Why the forehead? Because you're not using it for much else.

The most modern incarnation is called the brainport,

and this is a little electrogrid that sits on your tongue,

and the video feed gets turned into these little electrotactile signals,

and blind people get so good at using this that they can throw a ball into a basket,

or they can navigate complex obstacle courses.

They can come to see through their tongue.

Now, that sounds completely insane, right?

But remember, all vision ever is

is electrochemical signals coursing around in your brain.

Your brain doesn't know where the signals come from.

It just figures out what to do with them.

So my interest in my lab is sensory substitution for the deaf,

and this is a project I've undertaken

with a graduate student in my lab, Scott Novich,

who is spearheading this for his thesis.

And here is what we wanted to do:

we wanted to make it so that sound from the world gets converted

in some way so that a deaf person can understand what is being said.

And we wanted to do this, given the power and ubiquity of portable computing,

we wanted to make sure that this would run on cell phones and tablets,

and also we wanted to make this a wearable,

something that you could wear under your clothing.

So here's the concept.

So as I'm speaking, my sound is getting captured by the tablet,

and then it's getting mapped onto a vest that's covered in vibratory motors,

just like the motors in your cell phone.

So as I'm speaking,

the sound is getting translated to a pattern of vibration on the vest.

Now, this is not just conceptual:

this tablet is transmitting Bluetooth, and I'm wearing the vest right now.

So as I'm speaking -- (Applause) --

the sound is getting translated into dynamic patterns of vibration.

I'm feeling the sonic world around me.

So, we've been testing this with deaf people now,

and it turns out that after just a little bit of time,

people can start feeling, they can start understanding

the language of the vest.

So this is Jonathan.
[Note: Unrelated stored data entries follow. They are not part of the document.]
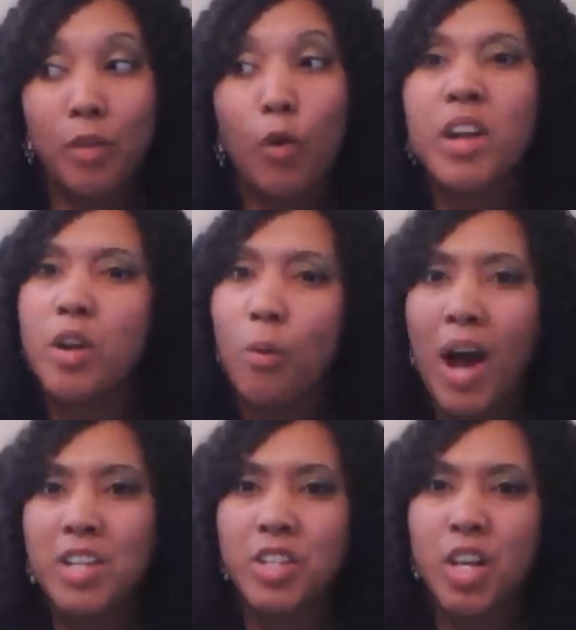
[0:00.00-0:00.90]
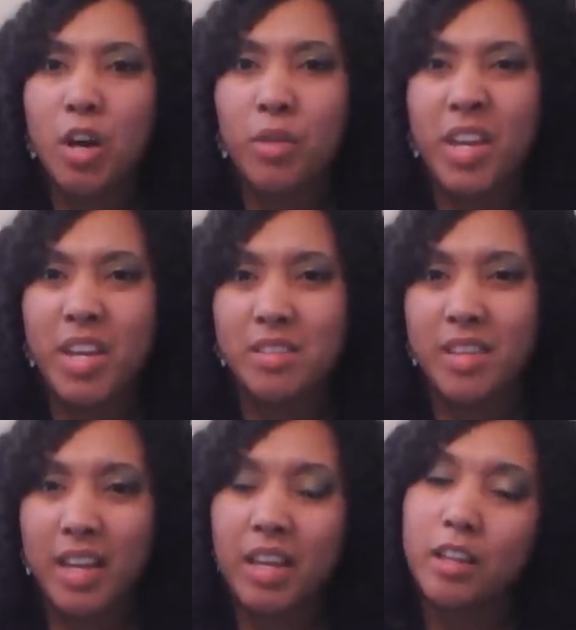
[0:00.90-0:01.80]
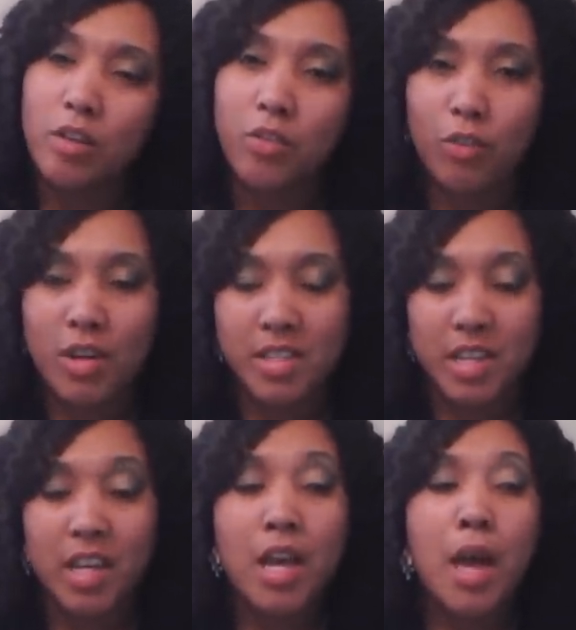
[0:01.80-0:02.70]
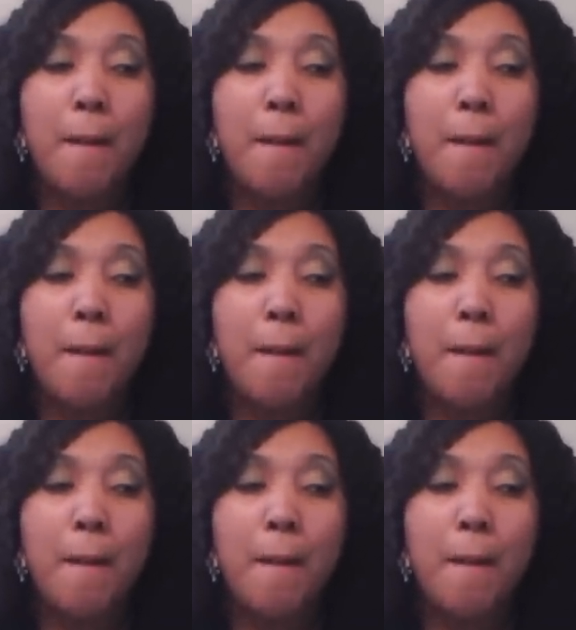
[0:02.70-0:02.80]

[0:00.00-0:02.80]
or in a wash and go, the ends kind of get a little frizzy.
He's 37 years old. He has a master's degree.

He was born profoundly deaf,

which means that there's a part of his umwelt that's unavailable to him.
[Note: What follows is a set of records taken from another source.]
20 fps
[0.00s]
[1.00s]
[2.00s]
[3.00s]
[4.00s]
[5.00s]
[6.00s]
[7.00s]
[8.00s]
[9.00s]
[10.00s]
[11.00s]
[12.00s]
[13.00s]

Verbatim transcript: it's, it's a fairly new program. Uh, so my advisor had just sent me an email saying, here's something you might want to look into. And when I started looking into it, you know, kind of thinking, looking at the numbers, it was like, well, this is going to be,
So we had Jonathan train with the vest for four days, two hours a day,

and here he is on the fifth day.

Scott Novich: You.

David Eagleman: So Scott says a word, Jonathan feels it on the vest,

and he writes it on the board.

SN: Where. Where.

DE: Jonathan is able to translate this complicated pattern of vibrations

into an understanding of what's being said.

SN: Touch. Touch.

DE: Now, he's not doing this --

(Applause) --

Jonathan is not doing this consciously, because the patterns are too complicated,

but his brain is starting to unlock the pattern that allows it to figure out

what the data mean,

and our expectation is that, after wearing this for about three months,

he will have a direct perceptual experience of hearing

in the same way that when a blind person passes a finger over braille,

the meaning comes directly off the page without any conscious intervention at all.
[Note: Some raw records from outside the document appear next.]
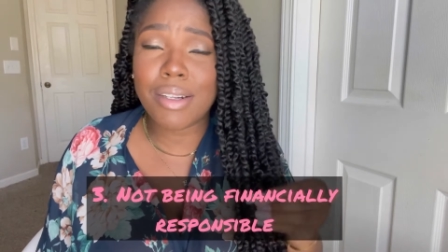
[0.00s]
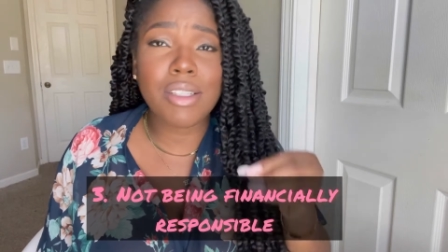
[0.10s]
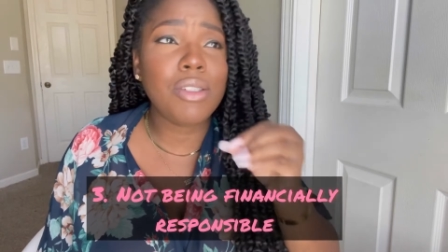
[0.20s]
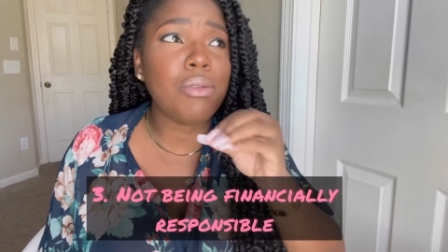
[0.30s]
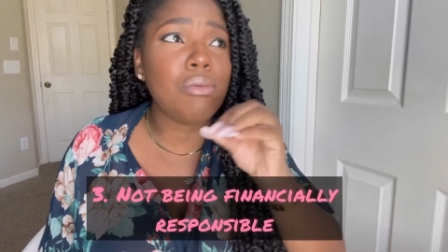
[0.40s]
Do
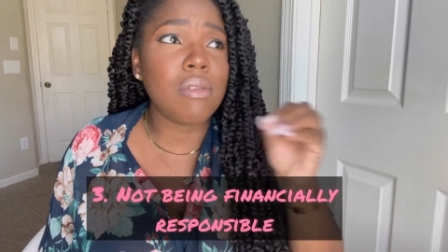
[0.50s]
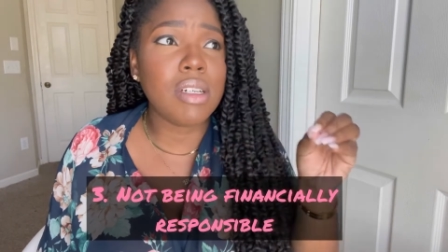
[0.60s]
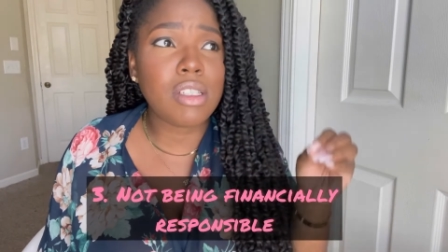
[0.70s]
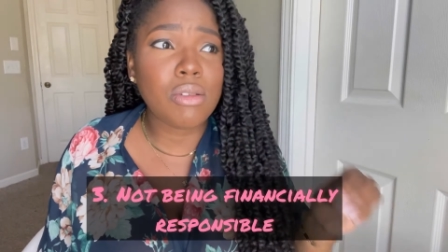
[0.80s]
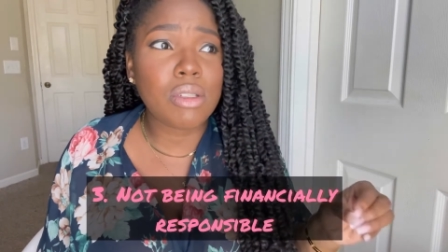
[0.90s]
you
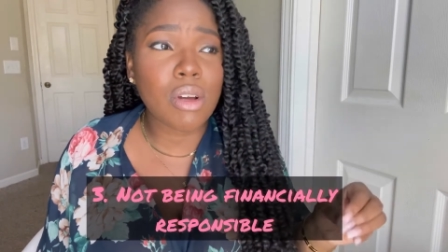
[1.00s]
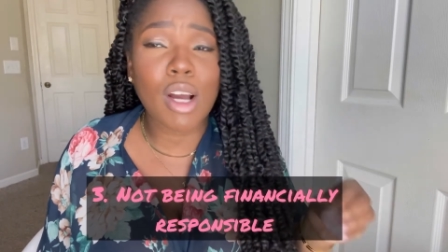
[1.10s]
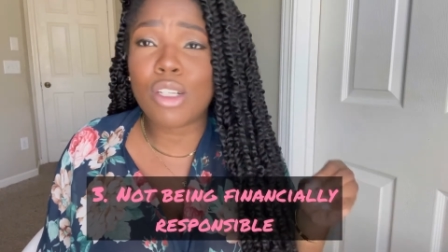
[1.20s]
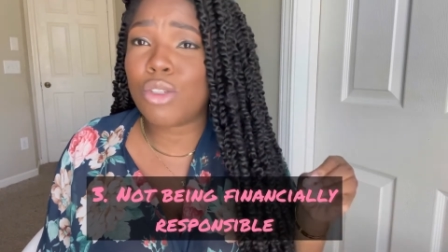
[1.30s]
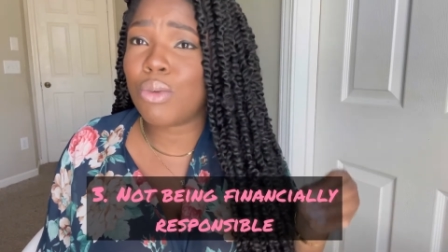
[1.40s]
want to
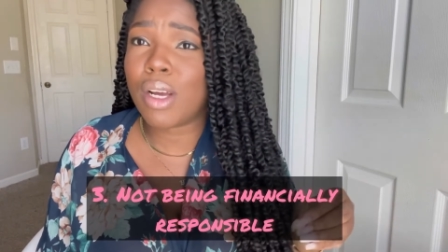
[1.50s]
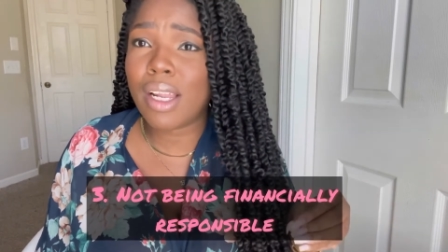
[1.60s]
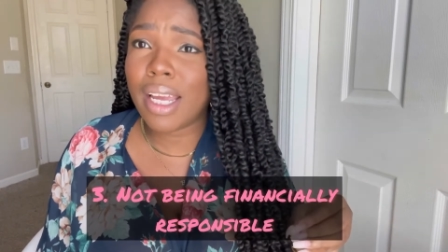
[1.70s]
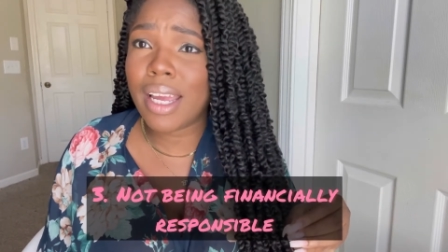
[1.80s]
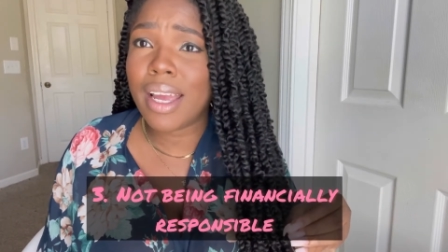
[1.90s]
start
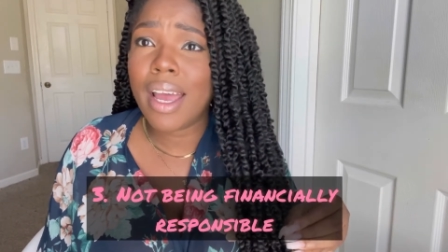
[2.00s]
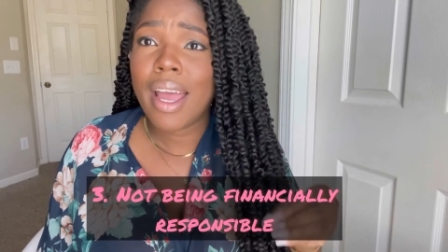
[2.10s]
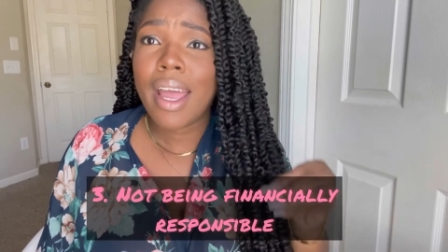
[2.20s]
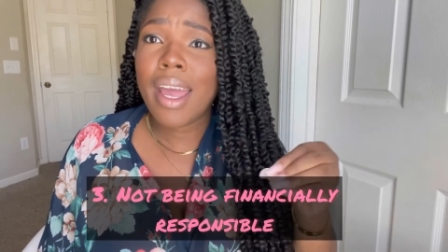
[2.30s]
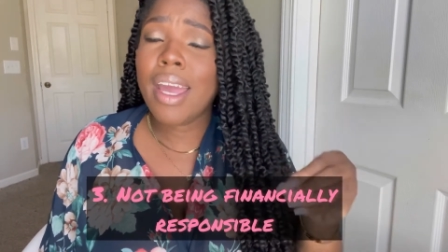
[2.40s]
struggling
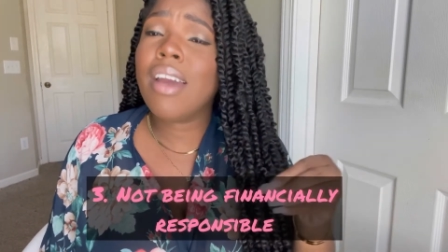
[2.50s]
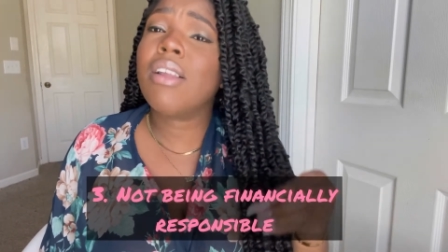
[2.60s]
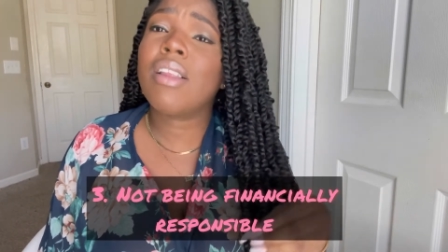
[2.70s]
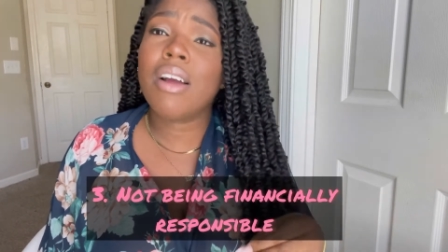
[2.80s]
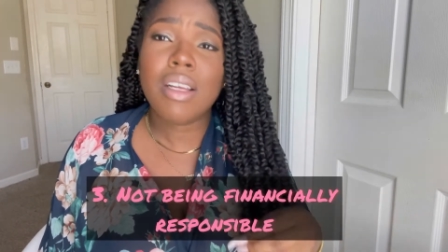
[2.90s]
in your
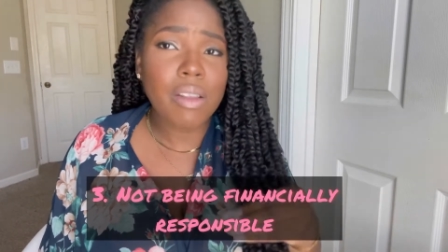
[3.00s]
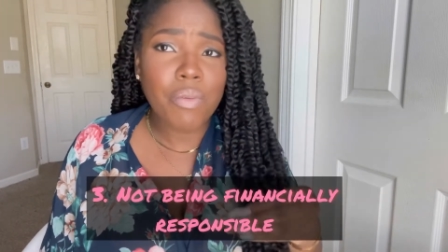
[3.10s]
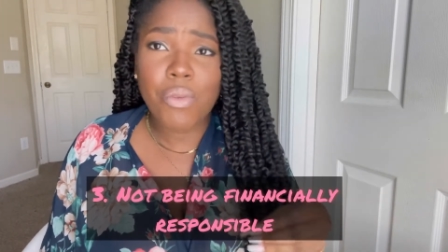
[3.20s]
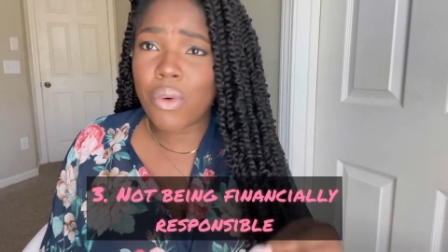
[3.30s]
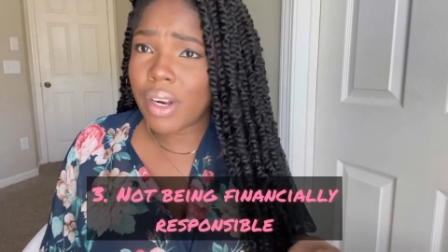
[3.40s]
30s
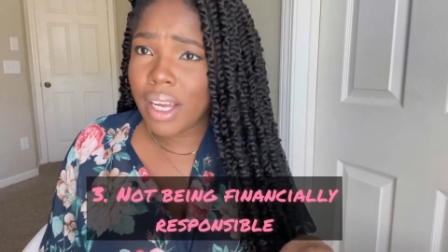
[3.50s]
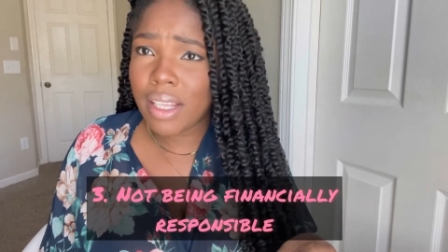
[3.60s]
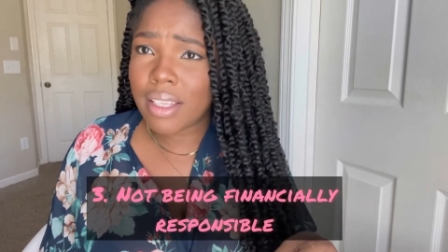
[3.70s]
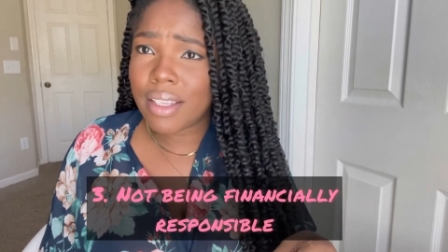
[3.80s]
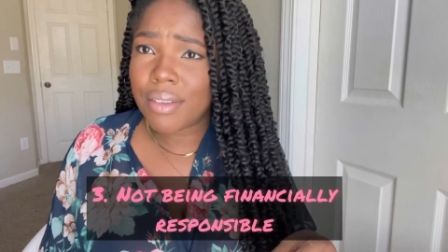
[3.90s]
and 40s?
Now, this technology has the potential to be a game-changer,

because the only other solution for deafness is a cochlear implant,

and that requires an invasive surgery.

And this can be built for 40 times cheaper than a cochlear implant,

which opens up this technology globally, even for the poorest countries.

Now, we've been very encouraged by our results with sensory substitution,

but what we've been thinking a lot about is sensory addition.

How could we use a technology like this to add a completely new kind of sense,

to expand the human umvelt?

For example, could we feed real-time data from the Internet

directly into somebody's brain,

and can they develop a direct perceptual experience?

So here's an experiment we're doing in the lab.

A subject is feeling a real-time streaming feed from the Net of data

for five seconds.

Then, two buttons appear, and he has to make a choice.